Administrativamente, a FPF indeferiu o pedido e ontem o diretor jurídico da Portuguesa, Hélio Camargo, foi à Confederação Brasileira de Futebol (CBF) analisar a documentação enviada pela FPF. De acordo com Camargo, a CBF está devolvendo à FPF os documentos referentes à inscrição do jogador, porque teria sido enviada com atraso de aproximadamente 30 dias.
Estamos entrando com um recurso no Tribunal de Justiça Desportiva, pedindo perícia nos documentos. Vamos provar que houve fraude na inscrição do atleta, disse Camargo à Folha, pelo telefone.
A Lusa alega que a inscrição de Rui é fraudulenta porque o empréstimo venceu no dia 30 de junho e não foi renovado. Nós temos cópia de dois termos de empréstimos, escritos com máquinas de escrever diferentes. Este é o principal indício da fraude, afirmou o diretor jurídico.

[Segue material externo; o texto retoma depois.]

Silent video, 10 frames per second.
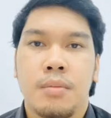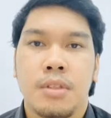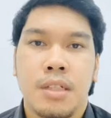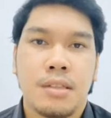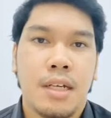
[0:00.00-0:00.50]

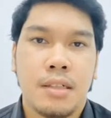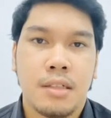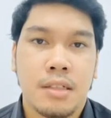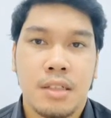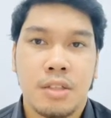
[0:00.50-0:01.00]
Besides that,
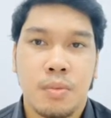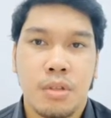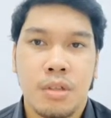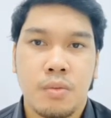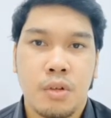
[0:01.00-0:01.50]
the
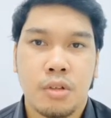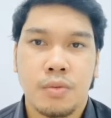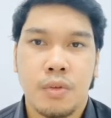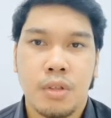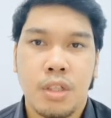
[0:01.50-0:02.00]
respondent was
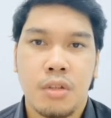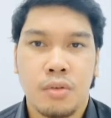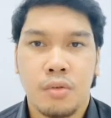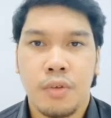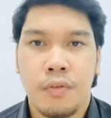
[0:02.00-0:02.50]
40
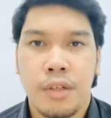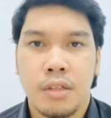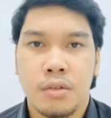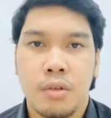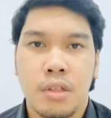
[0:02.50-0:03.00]
to 50
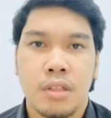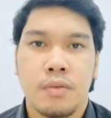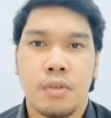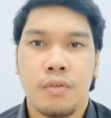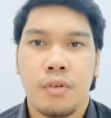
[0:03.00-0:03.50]
years old is
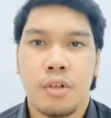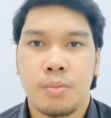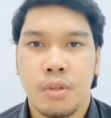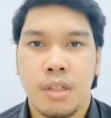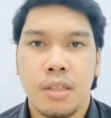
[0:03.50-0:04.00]
44
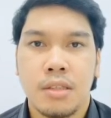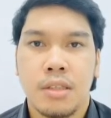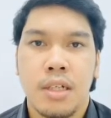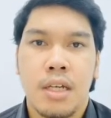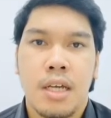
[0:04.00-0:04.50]
respondents,
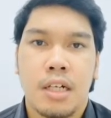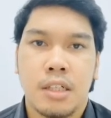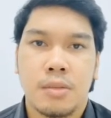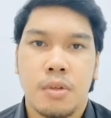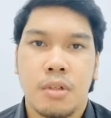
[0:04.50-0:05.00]
and
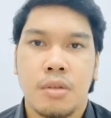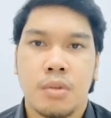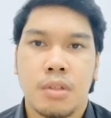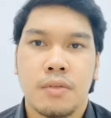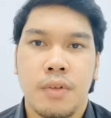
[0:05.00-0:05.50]
respondent
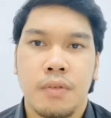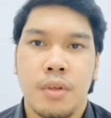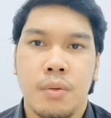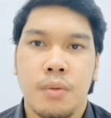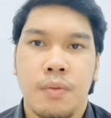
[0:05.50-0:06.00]
were
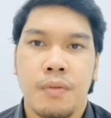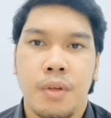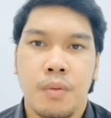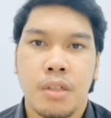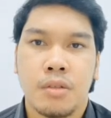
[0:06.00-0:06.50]

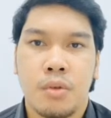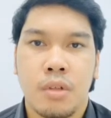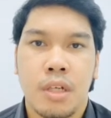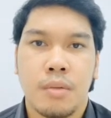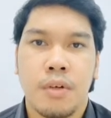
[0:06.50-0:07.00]
51 years
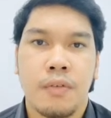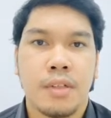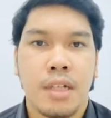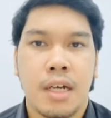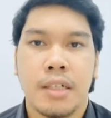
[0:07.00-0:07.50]
old and above
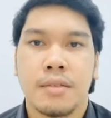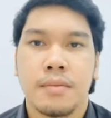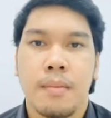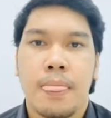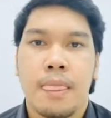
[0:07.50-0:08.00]
is 9.
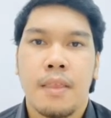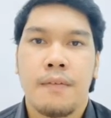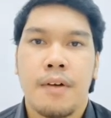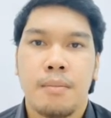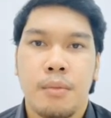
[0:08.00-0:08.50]

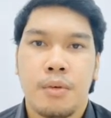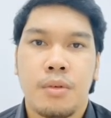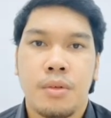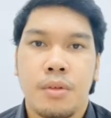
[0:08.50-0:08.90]
Furthermore,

O empresário que representa o atleta Rui Wanderlei Weis, Aldivino Generoso da Silva, assegura que o empréstimo foi feito legalmente. O presidente da Lusa (José Adenir Giacomini) assinou a documentação. Se Hélio Camargo acha que há fraude, ele deve provar a alegação. Caso contrário, pode responder por danos morais, disse Aldivino, acrescentando que ainda não fez interpelação judicial contra Camargo porque, por enquanto, a suspeita recai somente sobre o Rio Branco.